---------- Dataset entries ----------

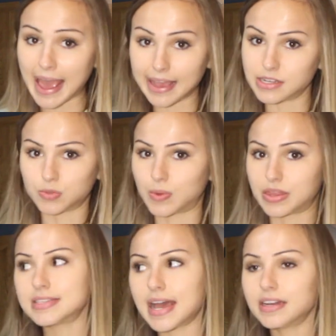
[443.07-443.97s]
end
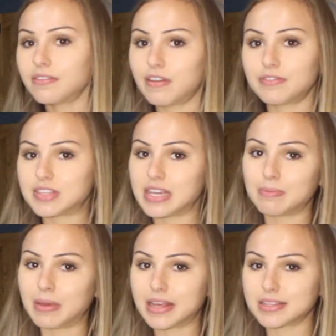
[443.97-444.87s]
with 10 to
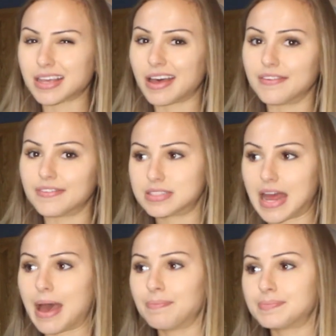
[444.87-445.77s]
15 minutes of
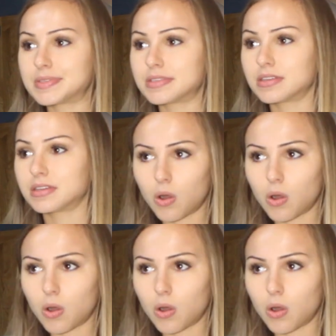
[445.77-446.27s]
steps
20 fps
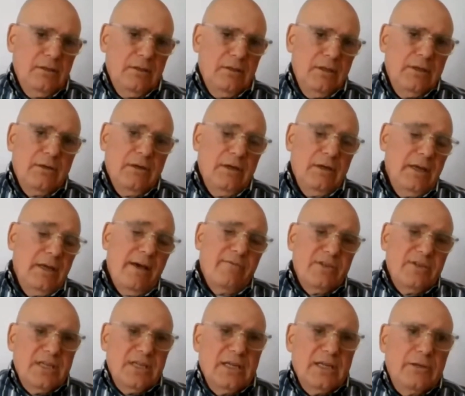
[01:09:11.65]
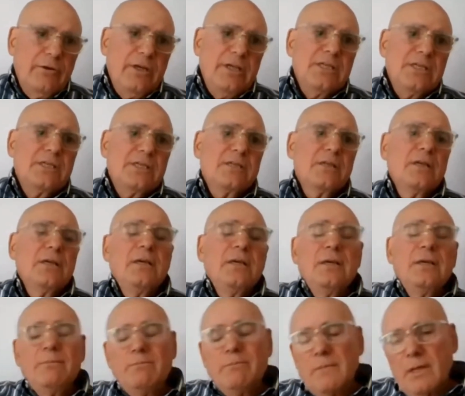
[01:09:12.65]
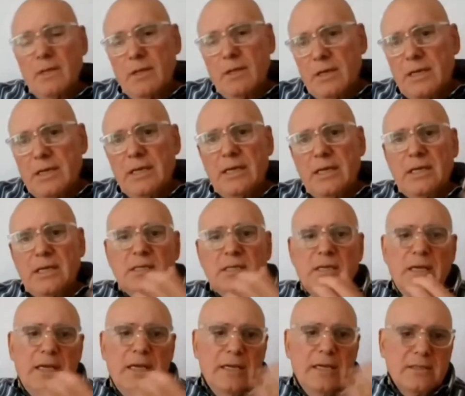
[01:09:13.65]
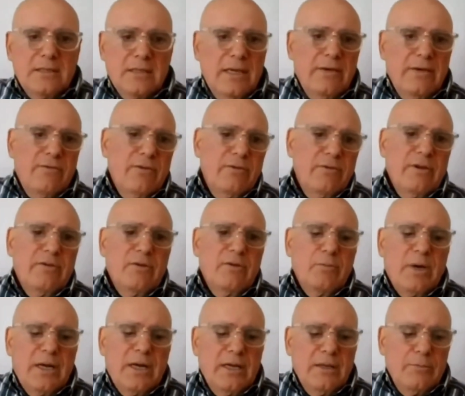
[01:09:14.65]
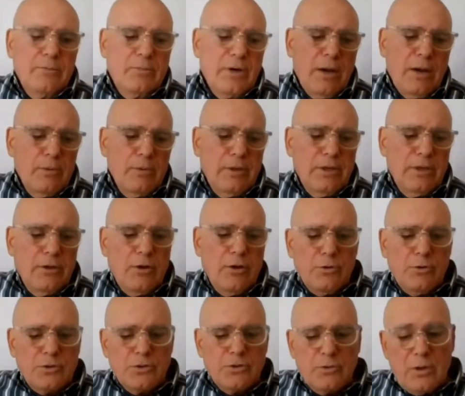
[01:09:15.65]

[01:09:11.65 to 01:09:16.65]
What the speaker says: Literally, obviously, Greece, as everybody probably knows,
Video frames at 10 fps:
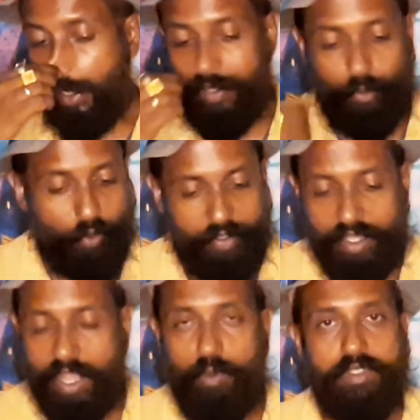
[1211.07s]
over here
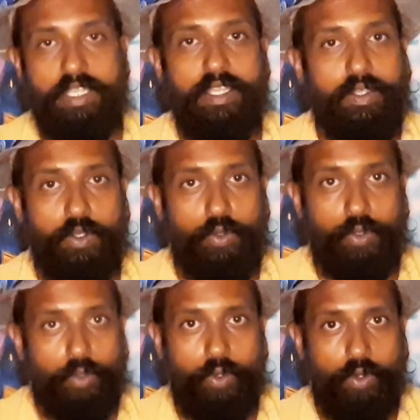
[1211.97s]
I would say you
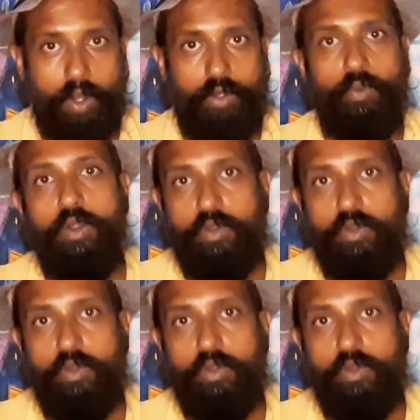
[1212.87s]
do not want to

----------

(Aim of the task): Your copy of the entries must be exact and must contain no pictures.

(Response box):
[443.07-443.97s]
end
[443.97-444.87s]
with 10 to
[444.87-445.77s]
15 minutes of
[445.77-446.27s]
steps
20 fps
[01:09:11.65]
[01:09:12.65]
[01:09:13.65]
[01:09:14.65]
[01:09:15.65]

[01:09:11.65 to 01:09:16.65]
What the speaker says: Literally, obviously, Greece, as everybody probably knows,
Video frames at 10 fps:
[1211.07s]
over here
[1211.97s]
I would say you
[1212.87s]
do not want to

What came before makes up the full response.